Amplification of an Internal Fragment of the cDNA Encoding the Rat FMO4. The first strand cDNA template was synthesized from rat kidney mRNA (50 ng) in the presence of oligo(dT)₁₅ (100 pmol), 200 units of Moloney murine leukemia virus reverse-transcriptase RNase H (MMLV-RT; Promega) in 20 µl of standard reverse transcription buffer (50 mM Tris-HCl, pH 8.3, 3 mM MgCl₂, 75 mM KCl, 10 mM dithiothreitol, and 200 µM concentrations of each deoxynucleotide triphosphate) at 37°C for 1.5 h and then at 65°C for 10 min.

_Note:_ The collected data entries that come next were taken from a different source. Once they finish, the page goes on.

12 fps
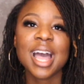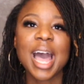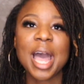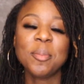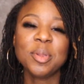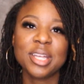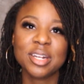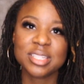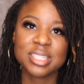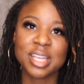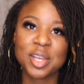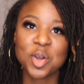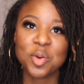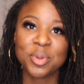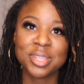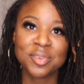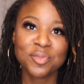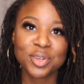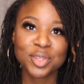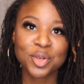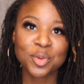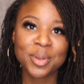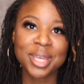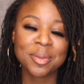I plan on staying home with them for a
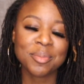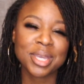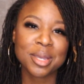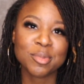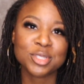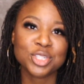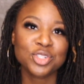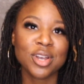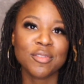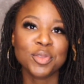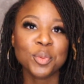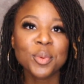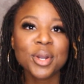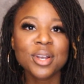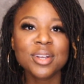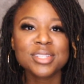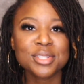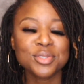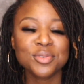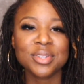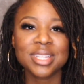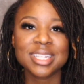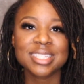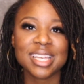little bit and being able to travel the world and do
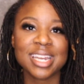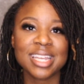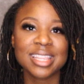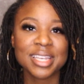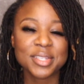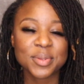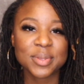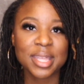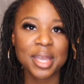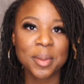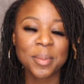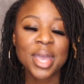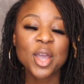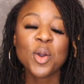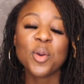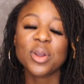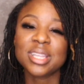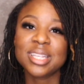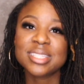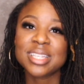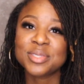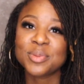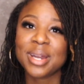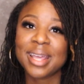really exciting things with them, or at least
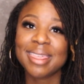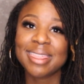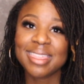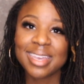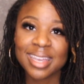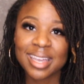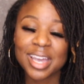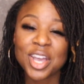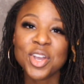that's what I think.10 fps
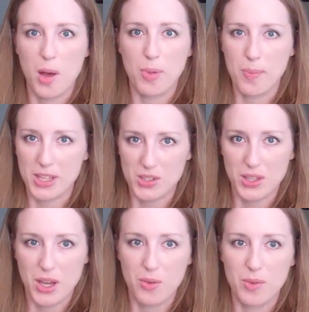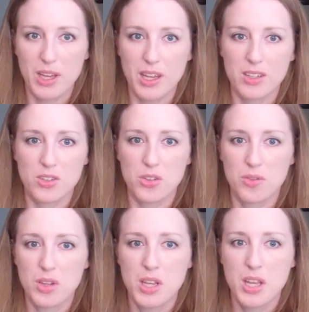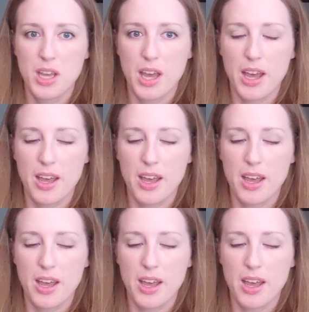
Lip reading: just a couple months ago, and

Amplification of FMO4 cDNA Ends. To obtain the cDNA ends, the SMART RACE cDNA amplification kit (BD Clontech, Palo Alto, CA) was used according to the manufacturer's recommendations. The specific primers (FMO4-AS2, FMO4-AS3, FMO4-S2) used were designed from sequences of clones F4-1 to F4-3.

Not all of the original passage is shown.